Neste ano, a primavera foi mais curta, sobretudo no norte da França. O
inverno prolongou-se abril adentro e, no fim de maio, a temperatura chegou aos
30 graus no litoral do Atlântico. Prenúncio de um verão, talvez, tão tórrido
quanto o de 2003, que matou de desidratação idosos e crianças.
Maio é o setembro dos franceses. À medida que as plantas se cobrem a
humanidade se despe, e as praias são decoradas por toalhas e seios de fora. Em
Nice, a festividade mais tradicional da cidade (vem desde 1821, antes mesmo do
Carnaval) é a Fête des Mais, uma espécie de quermesse no parque e nas arenas
greco-romanas de Cimiez, onde começou a colonização do lugar. É o lu festin de
Nissa, ou "a festa de Nice" no idioma niçois, cultivado nas esquinas da cidade
velha (viéia villa) e nas rodas de petanque.
Em maio, os plátanos pelados se cobriram de folhas verde-claro e, em todas as
praças, oferecem sombra para os jogadores de petanque.
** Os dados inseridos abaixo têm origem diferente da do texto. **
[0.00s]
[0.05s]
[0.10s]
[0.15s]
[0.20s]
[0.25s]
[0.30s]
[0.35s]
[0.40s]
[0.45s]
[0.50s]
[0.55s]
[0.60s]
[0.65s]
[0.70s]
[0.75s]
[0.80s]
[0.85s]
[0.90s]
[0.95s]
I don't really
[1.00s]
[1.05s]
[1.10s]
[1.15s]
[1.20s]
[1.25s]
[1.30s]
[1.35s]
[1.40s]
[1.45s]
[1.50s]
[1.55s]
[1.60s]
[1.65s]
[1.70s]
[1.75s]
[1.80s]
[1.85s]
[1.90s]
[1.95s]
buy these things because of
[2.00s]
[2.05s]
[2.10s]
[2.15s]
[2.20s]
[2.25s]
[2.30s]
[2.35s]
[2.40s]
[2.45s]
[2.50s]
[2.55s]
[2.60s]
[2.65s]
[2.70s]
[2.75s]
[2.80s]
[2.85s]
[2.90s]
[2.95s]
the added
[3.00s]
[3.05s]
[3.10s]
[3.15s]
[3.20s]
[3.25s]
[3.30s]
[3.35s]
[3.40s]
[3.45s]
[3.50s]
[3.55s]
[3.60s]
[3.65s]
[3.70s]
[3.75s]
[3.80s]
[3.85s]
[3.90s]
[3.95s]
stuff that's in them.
É um esporte típico da
Provence, muito parecido com a bocha das comunidades italianas do sul do Brasil:
os participantes disputam a melhor pontaria atirando bolas do tamanho de uma
maçã na direção de uma bolinha do diâmetro de uma ameixa e ganha quem chegar
mais perto. Indiferentes ao Festival de Cannes, ao Grande Prêmio de Mônaco de
Fórmula 1, ao vaivém das estrelas no aeroporto ou na beira do mar, os jogadores
de petanque celebram a amizade ao sol. O jogo é o convívio, a fofoca, o riso, a
vida. As bolas de metal são o pretexto – e a primavera, o cenário mais bonito.